Why I Gave My Son a Door for His Graduation—and He Loved It

Five years ago when my son Sammy was 14 we read J.D. Salinger’s book Franny and Zooey on different coasts simultaneously. I was traveling for beer dinners and distributor meetings on the west coast. Sammy was home in coastal Delaware attending 8th grade.

During that time we started a text-message thread to discuss the book, honing in on the goofy-intellectual sense of humor of the characters and the major themes of existentialism and spirituality. (Yeah, not your typical text chat.)

There’s a scene in the book where the younger brother, Franny, makes a short pilgrimage down the hallway in the family house to the bedroom shared by his older brothers in their childhood.

These brothers turned a closet door into a secular version of the Ten Commandments for all siblings to bear witness. The door showcased hand-written inspirational quotes from different provocative thinkers of bygone eras and various cultures.

Sammy and I loved the idea of this door, but agreed it was a little high-brow and borderline pretentiousness. In our text thread we shared quotes from stuff we were reading or music we were listening to that we felt deserved a place on a door of our own.

Sam Calagione

“In art you and desire may you proceed with abandon. In life may you proceed with balance and stealth.” ~Patti Smith

“Everyone has a plan until they get punched in the mouth.” ~Iron Mike Tyson

“The cure for boredom is curiosity. There is no cure for curiosity.” ~Dorothy Parker

“Are you amplified to rock? Are you hoping for contact?” ~Robert Pollard, Guided by Voices

For Sammy’s high-school graduation present I painted a door with quotes we shared back and forth on that text thread along with a few doozies that were on the door described in Franny and Zooey.

My wife, Mariah, contributed a single quote, which I believe is the most concise and important statement of them all at the bottom of the door.
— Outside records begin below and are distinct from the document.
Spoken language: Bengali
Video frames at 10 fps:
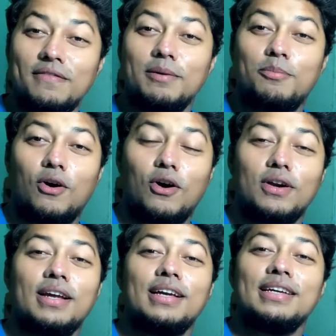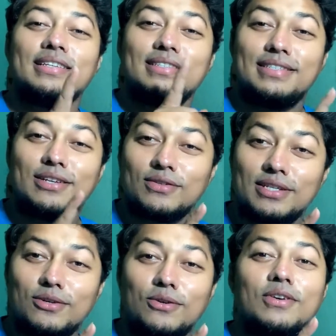এর পর 0
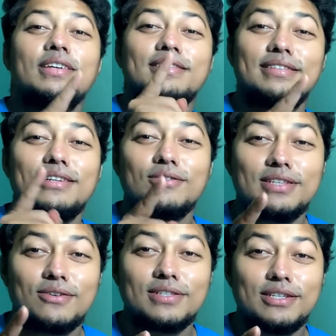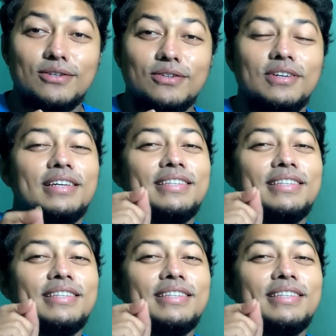0 0 0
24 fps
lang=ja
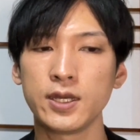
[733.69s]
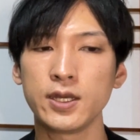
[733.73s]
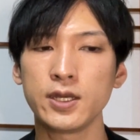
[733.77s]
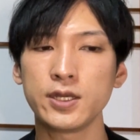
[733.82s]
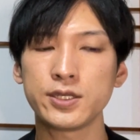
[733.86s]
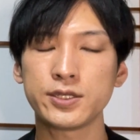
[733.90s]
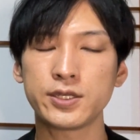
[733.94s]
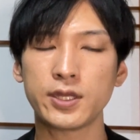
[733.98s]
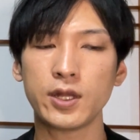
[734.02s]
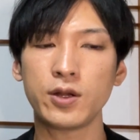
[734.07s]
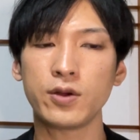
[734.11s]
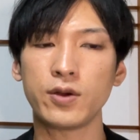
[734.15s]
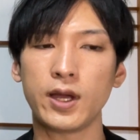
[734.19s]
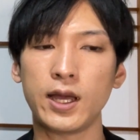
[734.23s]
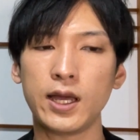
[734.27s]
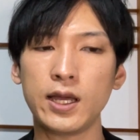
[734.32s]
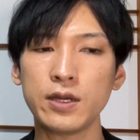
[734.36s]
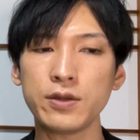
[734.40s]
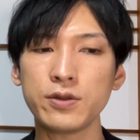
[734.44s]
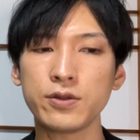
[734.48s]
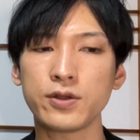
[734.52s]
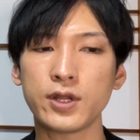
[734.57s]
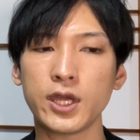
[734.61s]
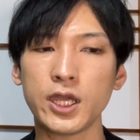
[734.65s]
下の
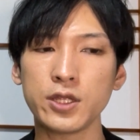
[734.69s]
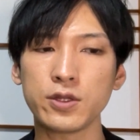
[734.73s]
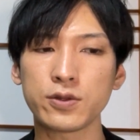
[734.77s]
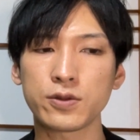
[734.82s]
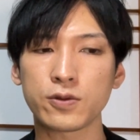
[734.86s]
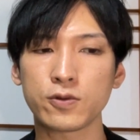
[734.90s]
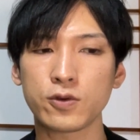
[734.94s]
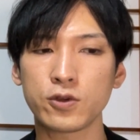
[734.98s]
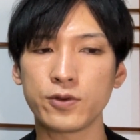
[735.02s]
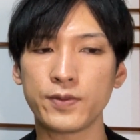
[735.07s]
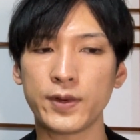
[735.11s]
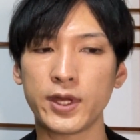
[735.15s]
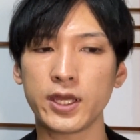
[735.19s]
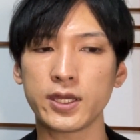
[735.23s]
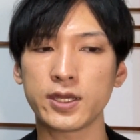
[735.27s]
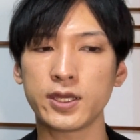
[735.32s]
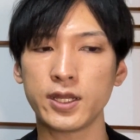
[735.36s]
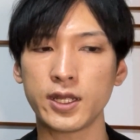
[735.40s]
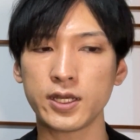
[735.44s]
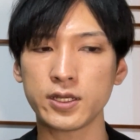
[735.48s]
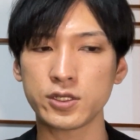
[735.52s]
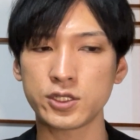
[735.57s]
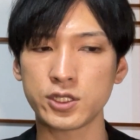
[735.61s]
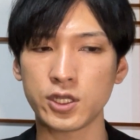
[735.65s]
青のラインのところまで下
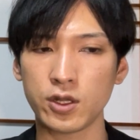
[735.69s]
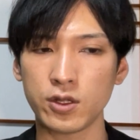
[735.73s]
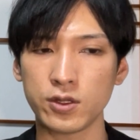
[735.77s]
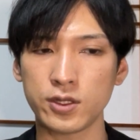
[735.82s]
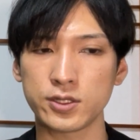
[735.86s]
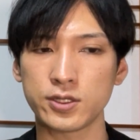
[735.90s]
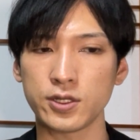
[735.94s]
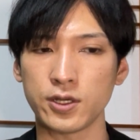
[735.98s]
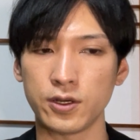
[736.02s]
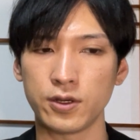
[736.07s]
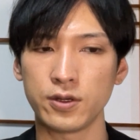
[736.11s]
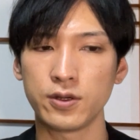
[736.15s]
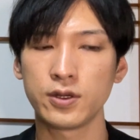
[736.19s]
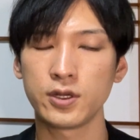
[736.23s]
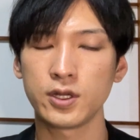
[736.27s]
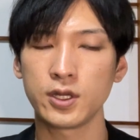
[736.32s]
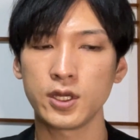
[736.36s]
落してるんですよ。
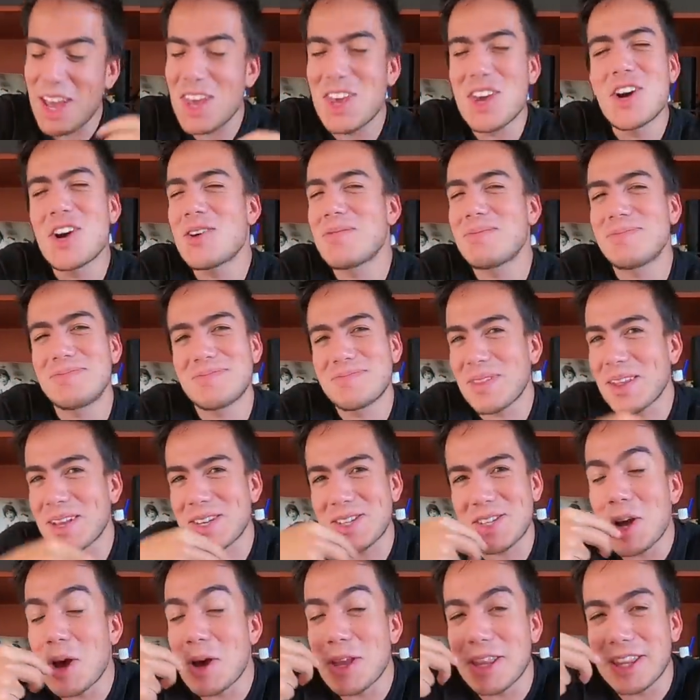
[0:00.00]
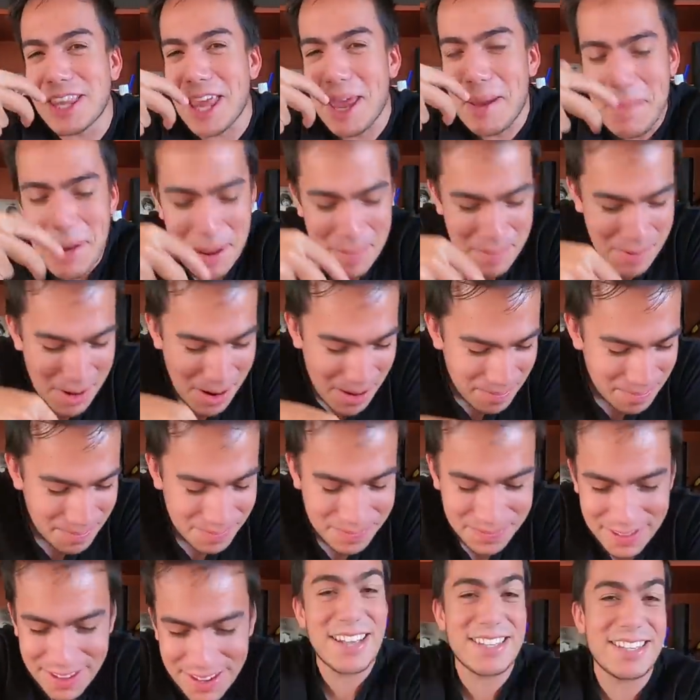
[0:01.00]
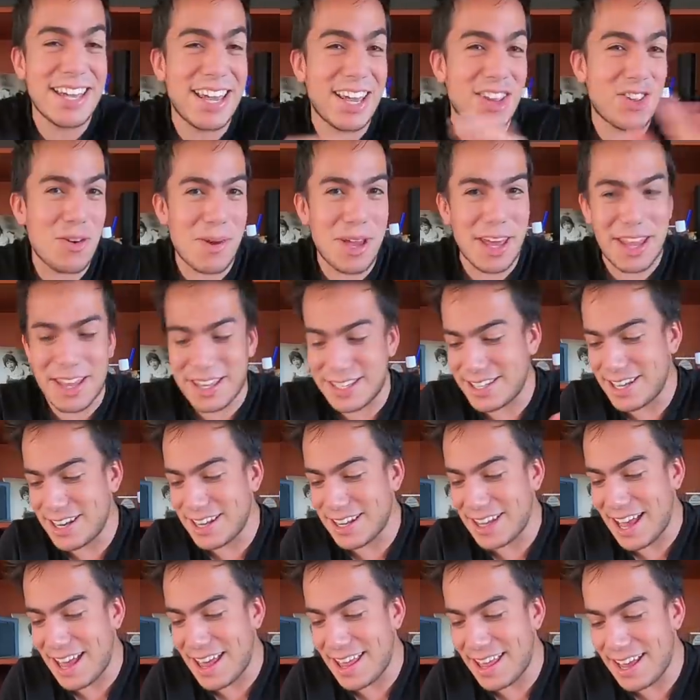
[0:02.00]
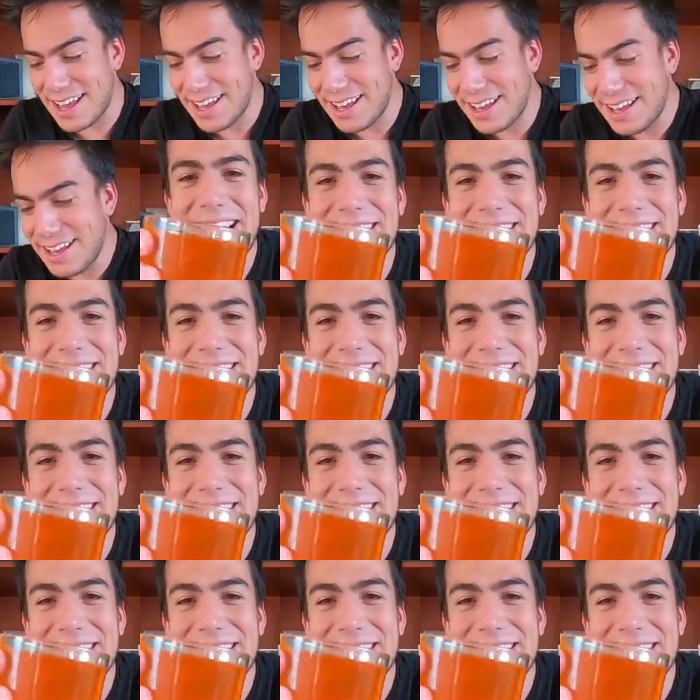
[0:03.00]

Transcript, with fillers: Yo soy Tim Limón, así que no voy a decir nada.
“Always be there for Grier.” ~XOXO, Mom & Dad

Grier being Sammy’s younger sister.

The door hangs in Sammy bedroom in our home. When I call him at college now I often take a short pilgrimage and I sit on his couch looking up at the painted door as we chat and catch up.

Sam Calagione

Technology is weird and scary and exciting. But this project brought Sammy and I together in a way that will always be precious to me at a time in our lives where we were often far apart from each physically. Many closet doors in many family homes across many countries have notches or pen-marks delineating the physical growth spurts of a well-loved child. This door tells a different story.

—Sam Calagione is the brewmaster of Dogfish Head Craft Brewed Ales and the author of Off-Centered Leadership.